Un essai commence ce mois-ci aux États-Unis. Une centaine de patients atteints de maladie de Crohn devront donc avaler une solution contenant 7500 ½ufs du parasite Trichuris suis dans une cuillère à café toutes les deux semaines pendant trois mois. Dans le tube digestif des porcs, ce ver minuscule est capable de se reproduire, mais ce ne serait pas le cas chez l'homme où il meurt après environ deux semaines. D'où le choix de ce parasite par la société américaine Coronado Bioscience.
Selon le Pr Pierre Desreumaux, qui dirige l'unité Inserm 995 de l'université de Lille-2, le premier argument est épidémiologique: cela fait une vingtaine d'années que l'on s'est aperçu qu'il y avait moins de maladies auto-immunes telles que diabète insulinodépendant (type 1), rectocolite hémorragique, maladie de Crohn, sclérose en plaque, ou polyarthrite rhumatoïde, dans les pays où sévissaient le plus de parasites et de maladies infectieuses. Comme si, à force de vivre dans un environnement aseptisé, le système immunitaire de notre organisme, moins agressé qu'auparavant, s'était mis à s'attaquer à lui-même, déclenchant allergies et maladies auto-immunes.
De son coté, le Pr Monique Capron, professeur d'immunologie à l'université de Lille-2 fait remarquer que dans les pays émergents tels que l'Égypte ou l'Argentine, où il y a eu des campagnes contre les parasites et une modification du mode de vie vers plus d'urbanisation, on voit apparaître ces maladies auto-immunes qui n'existaient pratiquement pas.

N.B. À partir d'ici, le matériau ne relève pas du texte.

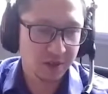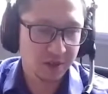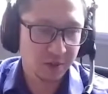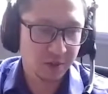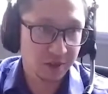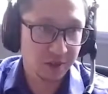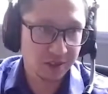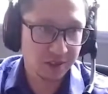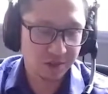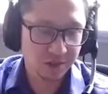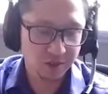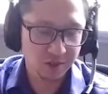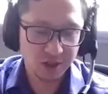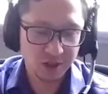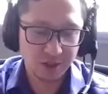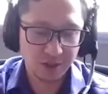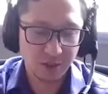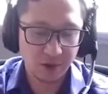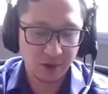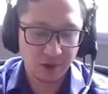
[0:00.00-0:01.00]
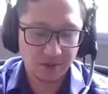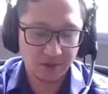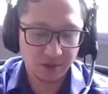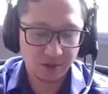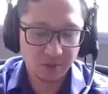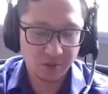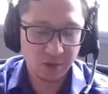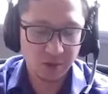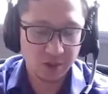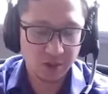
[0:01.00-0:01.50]
a really interesting part of
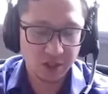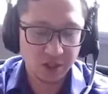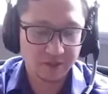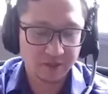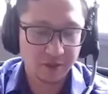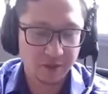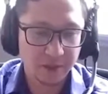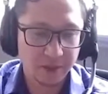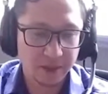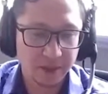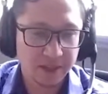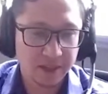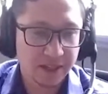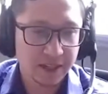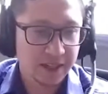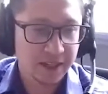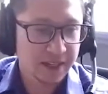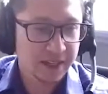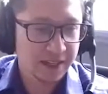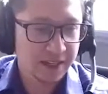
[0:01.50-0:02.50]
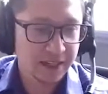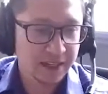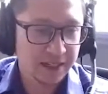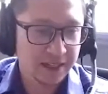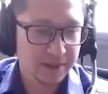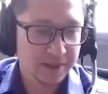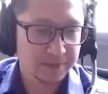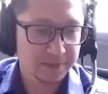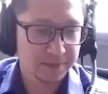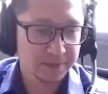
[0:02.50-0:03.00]
this project for me,
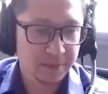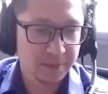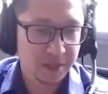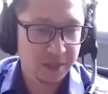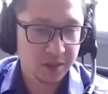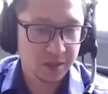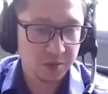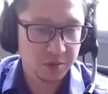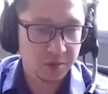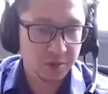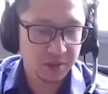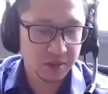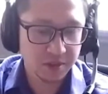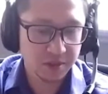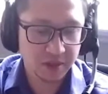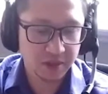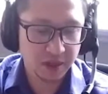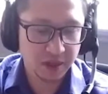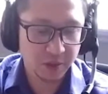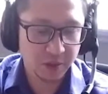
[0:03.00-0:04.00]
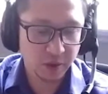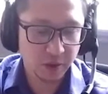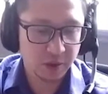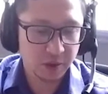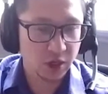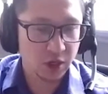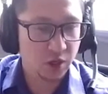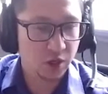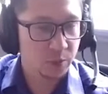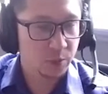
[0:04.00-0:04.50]
because we,
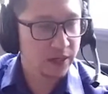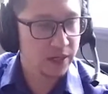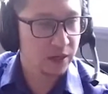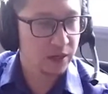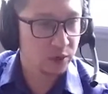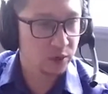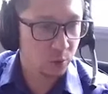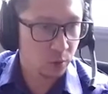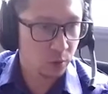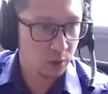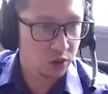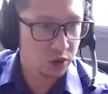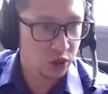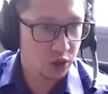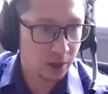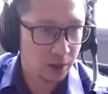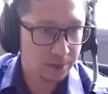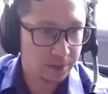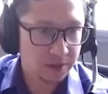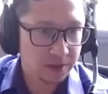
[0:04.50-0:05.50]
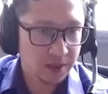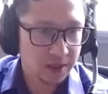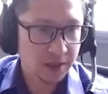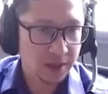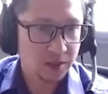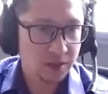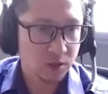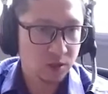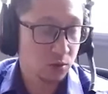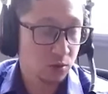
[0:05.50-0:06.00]
early on we held a workshop
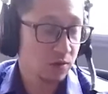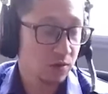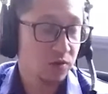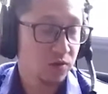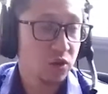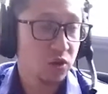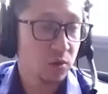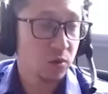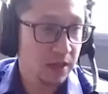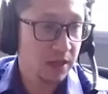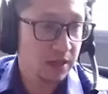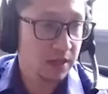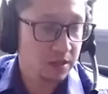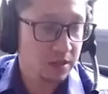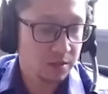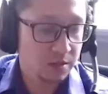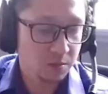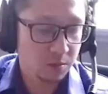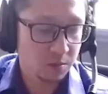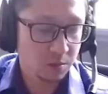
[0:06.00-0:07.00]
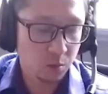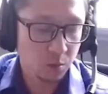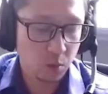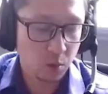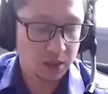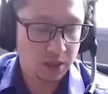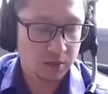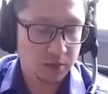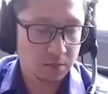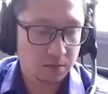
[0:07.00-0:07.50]
to sort of showcase
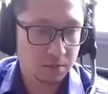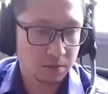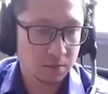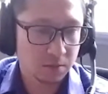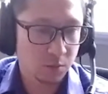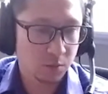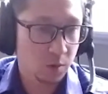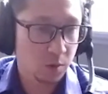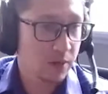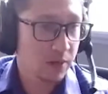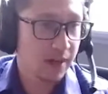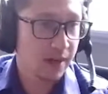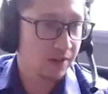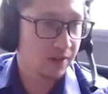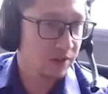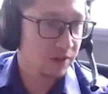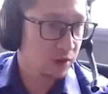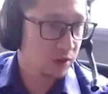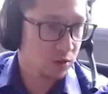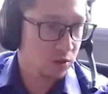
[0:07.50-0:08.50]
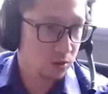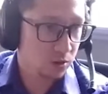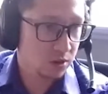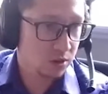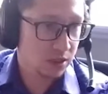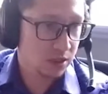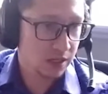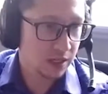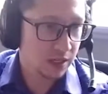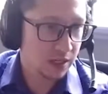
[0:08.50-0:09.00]
what we have at the CERT
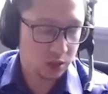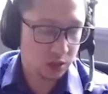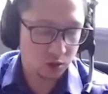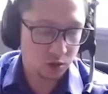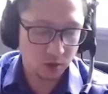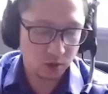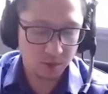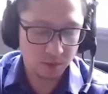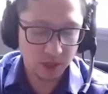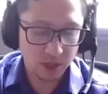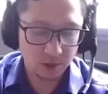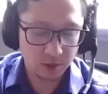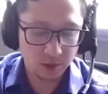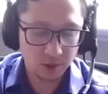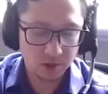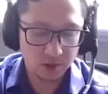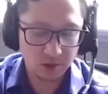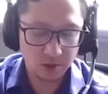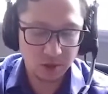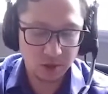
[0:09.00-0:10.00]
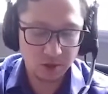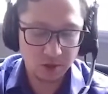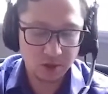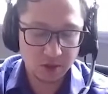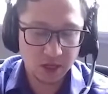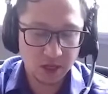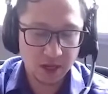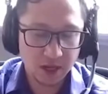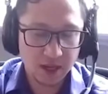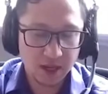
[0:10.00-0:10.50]
stage at Toronto Pinewood Studios,
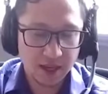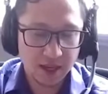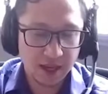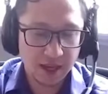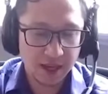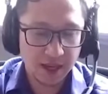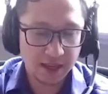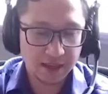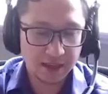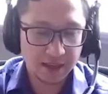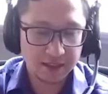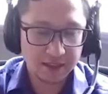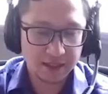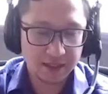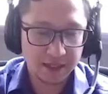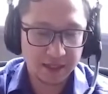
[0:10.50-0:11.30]
and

Le deuxième argument en faveur de cette approche thérapeutique originale est que d'un point de vue immunologique, un parasite ne serait pas toujours une mauvaise chose pour celui qui l'héberge. Mais le véritable baptême du feu pour l'approche parasitaire dans le traitement des maladies immunologiques date de 2005, lorsque l'Américain Joel Weinstock, aujourd'hui à la tête du centre médical Tufts à Boston (États-Unis), parvient à obtenir une rémission pour 21 patients sur 29 atteints d'une maladie de Crohn, grâce à l'administration des ½ufs de parasite de porc.
Toutefois, la chercheuse Monique Capron reste sceptique sur les essais avec des parasites vivants. «Le risque que le parasite se développe néanmoins ou induise des conséquences pathologiques chez certains patients receveurs n'est pas totalement à exclure.» Même prudence du Pr Desreumaux: «Une parasitose intestinale, ce n'est pas grave mais si les parasites vont au poumon ou au cerveau, c'est autre chose.»
Pour éviter ces problèmes, l'idéal, selon elle, serait d'identifier les molécules parasitaires responsables de l'effet bénéfique sur le système immunitaire. On pourrait alors les produire de manière contrôlée et sans risque pour l'individu.